__Assigned task__:
Give back the entries that follow exactly as written. Any picture gets left out.

[[ Materials provided open ]]

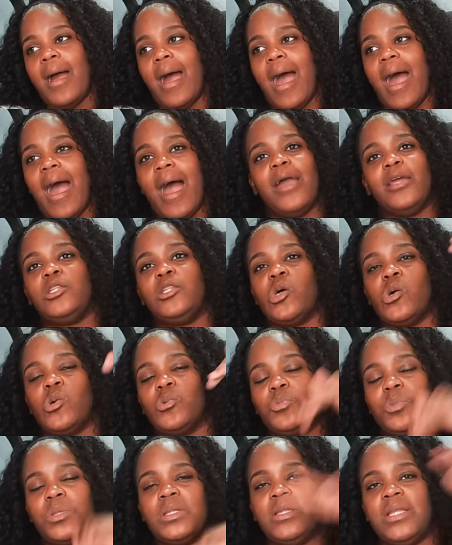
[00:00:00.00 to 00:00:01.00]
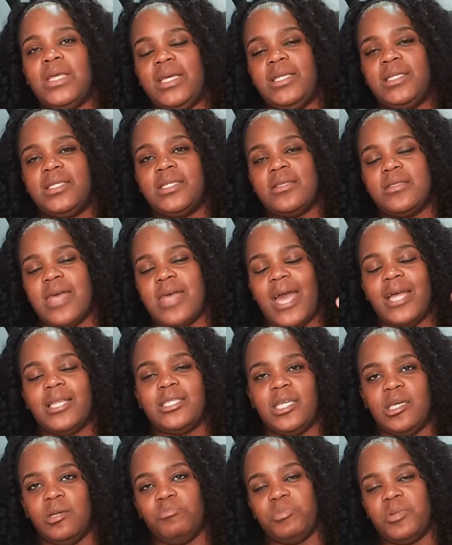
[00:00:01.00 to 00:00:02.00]
I don't release that
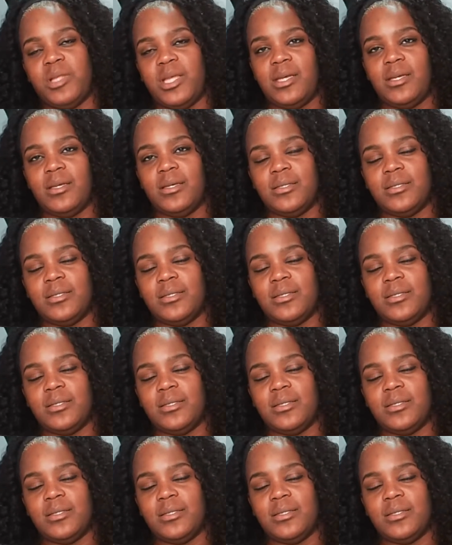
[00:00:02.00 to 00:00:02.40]
template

[[ Materials provided closed ]]

__Result of this task__:
[00:00:00.00 to 00:00:01.00]
[00:00:01.00 to 00:00:02.00]
I don't release that
[00:00:02.00 to 00:00:02.40]
template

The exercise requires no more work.